◆ Saved entries:
⁂

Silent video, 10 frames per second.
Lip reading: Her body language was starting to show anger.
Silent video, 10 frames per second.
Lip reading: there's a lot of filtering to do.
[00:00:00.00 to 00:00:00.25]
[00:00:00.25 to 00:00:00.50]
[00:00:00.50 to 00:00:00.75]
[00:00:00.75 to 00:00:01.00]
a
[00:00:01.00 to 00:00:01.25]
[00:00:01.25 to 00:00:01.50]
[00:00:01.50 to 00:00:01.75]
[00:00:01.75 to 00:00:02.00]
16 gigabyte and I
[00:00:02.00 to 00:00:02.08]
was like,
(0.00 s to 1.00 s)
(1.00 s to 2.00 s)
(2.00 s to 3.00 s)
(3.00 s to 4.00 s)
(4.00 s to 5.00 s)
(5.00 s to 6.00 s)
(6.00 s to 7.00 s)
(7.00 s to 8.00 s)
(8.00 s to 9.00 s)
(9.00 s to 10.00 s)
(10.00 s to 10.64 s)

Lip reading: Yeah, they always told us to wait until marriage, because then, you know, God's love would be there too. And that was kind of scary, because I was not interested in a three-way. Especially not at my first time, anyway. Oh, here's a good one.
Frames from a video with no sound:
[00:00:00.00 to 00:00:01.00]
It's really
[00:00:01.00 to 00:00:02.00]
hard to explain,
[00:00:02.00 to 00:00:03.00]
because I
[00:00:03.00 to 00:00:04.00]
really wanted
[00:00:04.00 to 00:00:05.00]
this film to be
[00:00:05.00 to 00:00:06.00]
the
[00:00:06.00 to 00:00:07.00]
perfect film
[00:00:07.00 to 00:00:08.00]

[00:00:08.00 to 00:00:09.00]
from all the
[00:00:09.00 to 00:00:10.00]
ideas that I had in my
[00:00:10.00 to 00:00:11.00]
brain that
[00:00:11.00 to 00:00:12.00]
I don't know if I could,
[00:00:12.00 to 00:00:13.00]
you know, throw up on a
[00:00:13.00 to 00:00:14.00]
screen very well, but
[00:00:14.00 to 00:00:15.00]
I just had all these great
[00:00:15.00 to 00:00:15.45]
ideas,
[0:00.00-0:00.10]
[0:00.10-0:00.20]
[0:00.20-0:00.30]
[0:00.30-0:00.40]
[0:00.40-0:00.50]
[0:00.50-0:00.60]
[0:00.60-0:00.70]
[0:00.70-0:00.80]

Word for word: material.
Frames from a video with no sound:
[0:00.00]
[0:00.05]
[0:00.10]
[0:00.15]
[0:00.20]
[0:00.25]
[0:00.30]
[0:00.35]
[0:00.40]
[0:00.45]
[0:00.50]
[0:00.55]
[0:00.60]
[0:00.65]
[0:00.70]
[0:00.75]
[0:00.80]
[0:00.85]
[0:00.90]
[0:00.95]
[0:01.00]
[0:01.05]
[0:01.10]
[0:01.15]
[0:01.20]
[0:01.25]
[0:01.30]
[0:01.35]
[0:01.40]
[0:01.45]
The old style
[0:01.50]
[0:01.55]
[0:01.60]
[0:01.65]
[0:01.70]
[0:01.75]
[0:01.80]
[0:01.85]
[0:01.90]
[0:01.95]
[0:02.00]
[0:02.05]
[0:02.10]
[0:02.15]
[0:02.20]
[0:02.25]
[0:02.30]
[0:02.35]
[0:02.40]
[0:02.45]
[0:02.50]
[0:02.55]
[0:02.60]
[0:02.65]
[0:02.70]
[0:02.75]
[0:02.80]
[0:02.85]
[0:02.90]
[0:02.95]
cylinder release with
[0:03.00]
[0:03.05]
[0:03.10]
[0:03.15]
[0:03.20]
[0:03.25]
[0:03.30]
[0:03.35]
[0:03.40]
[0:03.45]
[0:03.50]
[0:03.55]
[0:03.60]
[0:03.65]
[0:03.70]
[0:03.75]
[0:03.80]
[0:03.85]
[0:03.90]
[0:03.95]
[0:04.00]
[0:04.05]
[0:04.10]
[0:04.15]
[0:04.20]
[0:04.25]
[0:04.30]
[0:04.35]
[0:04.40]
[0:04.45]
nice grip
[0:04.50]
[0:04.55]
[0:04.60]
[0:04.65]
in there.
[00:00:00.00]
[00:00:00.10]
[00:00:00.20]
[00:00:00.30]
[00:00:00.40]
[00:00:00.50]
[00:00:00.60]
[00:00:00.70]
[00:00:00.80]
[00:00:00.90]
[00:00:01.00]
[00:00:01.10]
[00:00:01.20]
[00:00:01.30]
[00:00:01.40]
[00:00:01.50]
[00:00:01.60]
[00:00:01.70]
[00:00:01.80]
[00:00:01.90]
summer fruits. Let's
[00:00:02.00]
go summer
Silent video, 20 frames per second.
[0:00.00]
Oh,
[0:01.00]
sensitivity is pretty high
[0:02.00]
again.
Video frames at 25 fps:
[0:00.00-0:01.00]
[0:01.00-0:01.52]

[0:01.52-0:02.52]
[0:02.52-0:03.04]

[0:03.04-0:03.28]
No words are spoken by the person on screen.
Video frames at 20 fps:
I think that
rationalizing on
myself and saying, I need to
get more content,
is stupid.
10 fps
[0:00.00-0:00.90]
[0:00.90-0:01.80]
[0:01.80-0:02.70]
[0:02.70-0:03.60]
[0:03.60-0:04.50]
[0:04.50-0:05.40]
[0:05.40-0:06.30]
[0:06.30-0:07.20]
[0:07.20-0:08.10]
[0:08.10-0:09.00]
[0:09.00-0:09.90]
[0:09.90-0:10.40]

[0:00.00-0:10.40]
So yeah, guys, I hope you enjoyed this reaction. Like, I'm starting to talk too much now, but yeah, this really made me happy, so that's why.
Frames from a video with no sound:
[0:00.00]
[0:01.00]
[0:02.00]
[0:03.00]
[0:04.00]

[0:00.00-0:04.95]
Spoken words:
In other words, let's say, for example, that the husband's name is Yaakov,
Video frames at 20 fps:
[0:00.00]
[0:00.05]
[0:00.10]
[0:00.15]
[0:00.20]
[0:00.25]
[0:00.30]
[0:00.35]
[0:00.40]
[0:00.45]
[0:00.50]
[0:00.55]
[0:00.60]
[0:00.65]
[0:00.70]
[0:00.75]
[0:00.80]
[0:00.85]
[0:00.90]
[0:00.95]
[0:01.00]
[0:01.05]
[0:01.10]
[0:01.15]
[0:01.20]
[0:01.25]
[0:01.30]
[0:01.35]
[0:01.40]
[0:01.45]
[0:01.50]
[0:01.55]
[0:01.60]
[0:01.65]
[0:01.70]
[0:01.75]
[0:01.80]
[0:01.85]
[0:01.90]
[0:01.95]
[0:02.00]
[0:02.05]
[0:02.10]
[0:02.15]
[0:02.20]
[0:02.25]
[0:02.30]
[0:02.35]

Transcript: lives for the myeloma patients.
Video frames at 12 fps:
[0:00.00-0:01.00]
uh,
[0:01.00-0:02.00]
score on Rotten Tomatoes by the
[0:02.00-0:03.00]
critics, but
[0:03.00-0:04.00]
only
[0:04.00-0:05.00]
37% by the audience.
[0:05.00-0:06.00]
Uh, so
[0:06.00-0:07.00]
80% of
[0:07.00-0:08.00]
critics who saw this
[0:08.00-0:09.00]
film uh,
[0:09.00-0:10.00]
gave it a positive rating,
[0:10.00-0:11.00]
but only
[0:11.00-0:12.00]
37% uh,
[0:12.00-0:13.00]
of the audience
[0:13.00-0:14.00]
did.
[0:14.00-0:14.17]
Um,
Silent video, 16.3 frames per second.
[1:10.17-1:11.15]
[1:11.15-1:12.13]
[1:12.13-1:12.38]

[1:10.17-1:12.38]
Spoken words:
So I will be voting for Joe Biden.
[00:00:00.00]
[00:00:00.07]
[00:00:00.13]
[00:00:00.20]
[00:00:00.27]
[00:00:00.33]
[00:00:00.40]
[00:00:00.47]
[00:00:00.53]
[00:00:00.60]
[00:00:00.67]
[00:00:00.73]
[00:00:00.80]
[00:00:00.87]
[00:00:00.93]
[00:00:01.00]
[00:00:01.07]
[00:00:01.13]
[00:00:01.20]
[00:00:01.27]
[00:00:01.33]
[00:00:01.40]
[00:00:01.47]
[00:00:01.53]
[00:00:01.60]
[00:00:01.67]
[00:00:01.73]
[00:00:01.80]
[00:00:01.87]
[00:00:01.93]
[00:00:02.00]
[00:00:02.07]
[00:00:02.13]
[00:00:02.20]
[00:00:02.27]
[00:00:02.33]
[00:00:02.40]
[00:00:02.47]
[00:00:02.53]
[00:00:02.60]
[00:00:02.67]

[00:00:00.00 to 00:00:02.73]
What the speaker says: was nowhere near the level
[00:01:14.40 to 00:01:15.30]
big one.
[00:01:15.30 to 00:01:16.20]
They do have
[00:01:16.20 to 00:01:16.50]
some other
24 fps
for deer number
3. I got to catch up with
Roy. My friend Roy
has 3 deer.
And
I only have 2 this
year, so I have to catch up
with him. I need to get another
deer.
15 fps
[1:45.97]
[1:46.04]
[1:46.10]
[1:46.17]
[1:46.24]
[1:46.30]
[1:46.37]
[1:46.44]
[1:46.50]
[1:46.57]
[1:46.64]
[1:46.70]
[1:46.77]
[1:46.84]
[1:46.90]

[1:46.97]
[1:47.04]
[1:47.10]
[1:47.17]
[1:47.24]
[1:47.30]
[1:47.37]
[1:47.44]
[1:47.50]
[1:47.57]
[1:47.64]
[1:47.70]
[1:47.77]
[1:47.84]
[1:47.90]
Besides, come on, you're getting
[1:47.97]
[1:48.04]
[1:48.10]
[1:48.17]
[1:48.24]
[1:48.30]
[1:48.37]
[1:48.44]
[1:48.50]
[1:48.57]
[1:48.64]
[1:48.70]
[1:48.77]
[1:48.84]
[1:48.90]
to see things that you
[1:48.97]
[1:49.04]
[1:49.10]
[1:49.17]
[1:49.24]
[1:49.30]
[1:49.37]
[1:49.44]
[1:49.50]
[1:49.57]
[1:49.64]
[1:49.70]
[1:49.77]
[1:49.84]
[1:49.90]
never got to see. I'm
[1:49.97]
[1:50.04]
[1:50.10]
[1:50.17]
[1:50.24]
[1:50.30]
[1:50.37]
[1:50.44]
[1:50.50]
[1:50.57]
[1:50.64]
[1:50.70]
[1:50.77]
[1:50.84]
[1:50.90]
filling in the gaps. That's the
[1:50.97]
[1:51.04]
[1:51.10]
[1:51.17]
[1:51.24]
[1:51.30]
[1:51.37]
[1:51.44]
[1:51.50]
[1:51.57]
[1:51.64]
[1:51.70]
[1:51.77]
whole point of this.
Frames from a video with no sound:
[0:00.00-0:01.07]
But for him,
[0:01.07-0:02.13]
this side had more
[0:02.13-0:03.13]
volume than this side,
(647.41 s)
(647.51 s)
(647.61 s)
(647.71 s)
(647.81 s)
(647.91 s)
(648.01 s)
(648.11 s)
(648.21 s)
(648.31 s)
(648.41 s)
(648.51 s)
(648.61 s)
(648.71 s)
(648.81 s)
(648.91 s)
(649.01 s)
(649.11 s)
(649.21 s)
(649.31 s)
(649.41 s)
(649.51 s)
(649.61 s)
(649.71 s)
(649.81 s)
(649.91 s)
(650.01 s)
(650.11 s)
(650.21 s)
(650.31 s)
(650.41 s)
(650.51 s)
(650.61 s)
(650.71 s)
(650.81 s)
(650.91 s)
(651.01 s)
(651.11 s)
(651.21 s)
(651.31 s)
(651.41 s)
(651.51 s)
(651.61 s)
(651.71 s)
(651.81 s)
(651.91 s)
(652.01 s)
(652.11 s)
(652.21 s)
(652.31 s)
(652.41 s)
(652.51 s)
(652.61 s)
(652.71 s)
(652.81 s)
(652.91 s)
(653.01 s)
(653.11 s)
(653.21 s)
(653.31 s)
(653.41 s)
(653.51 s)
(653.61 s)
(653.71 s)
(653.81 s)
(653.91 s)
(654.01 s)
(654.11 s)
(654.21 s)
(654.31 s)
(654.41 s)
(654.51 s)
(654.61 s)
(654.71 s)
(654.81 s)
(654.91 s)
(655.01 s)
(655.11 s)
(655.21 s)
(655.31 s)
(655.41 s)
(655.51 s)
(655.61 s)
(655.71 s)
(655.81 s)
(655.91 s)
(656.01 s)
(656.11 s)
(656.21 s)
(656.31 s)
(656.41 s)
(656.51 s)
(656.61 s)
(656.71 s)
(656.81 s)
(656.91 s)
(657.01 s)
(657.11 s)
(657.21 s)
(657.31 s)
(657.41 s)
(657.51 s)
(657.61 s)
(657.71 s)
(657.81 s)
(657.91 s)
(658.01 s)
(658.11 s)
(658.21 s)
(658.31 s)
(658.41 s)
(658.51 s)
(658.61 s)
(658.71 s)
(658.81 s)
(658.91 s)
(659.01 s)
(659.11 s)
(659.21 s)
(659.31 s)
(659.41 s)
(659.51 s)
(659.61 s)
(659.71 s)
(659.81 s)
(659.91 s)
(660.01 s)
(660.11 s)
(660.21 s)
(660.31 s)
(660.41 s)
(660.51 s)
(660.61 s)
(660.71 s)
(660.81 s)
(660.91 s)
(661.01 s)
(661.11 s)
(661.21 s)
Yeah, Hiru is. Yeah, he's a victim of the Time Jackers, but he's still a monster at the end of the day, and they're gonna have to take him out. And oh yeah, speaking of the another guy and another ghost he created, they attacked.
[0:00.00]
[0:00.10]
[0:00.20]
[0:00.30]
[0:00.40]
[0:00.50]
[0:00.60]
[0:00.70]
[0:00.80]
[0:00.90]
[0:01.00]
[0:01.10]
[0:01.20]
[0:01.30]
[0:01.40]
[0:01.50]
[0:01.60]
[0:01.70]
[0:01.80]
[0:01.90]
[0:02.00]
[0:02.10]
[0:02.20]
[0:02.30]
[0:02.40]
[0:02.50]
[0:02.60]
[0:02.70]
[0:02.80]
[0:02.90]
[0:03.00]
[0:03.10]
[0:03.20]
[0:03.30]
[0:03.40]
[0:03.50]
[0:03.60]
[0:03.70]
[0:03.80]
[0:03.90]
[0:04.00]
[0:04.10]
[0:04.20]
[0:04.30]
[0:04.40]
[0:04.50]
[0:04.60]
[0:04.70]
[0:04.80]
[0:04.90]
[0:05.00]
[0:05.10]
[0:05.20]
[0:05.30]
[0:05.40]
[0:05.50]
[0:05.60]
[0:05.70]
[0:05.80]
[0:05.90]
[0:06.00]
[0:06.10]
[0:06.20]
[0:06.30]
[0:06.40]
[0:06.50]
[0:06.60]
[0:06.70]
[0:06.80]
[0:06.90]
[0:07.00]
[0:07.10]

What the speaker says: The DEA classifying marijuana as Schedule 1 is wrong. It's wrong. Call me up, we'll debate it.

⁂

◆ Exercise objective: Report every line above that has the string "second" in it.

◆ Expected output:
Silent video, 10 frames per second.
Silent video, 10 frames per second.
Silent video, 20 frames per second.
Silent video, 16.3 frames per second.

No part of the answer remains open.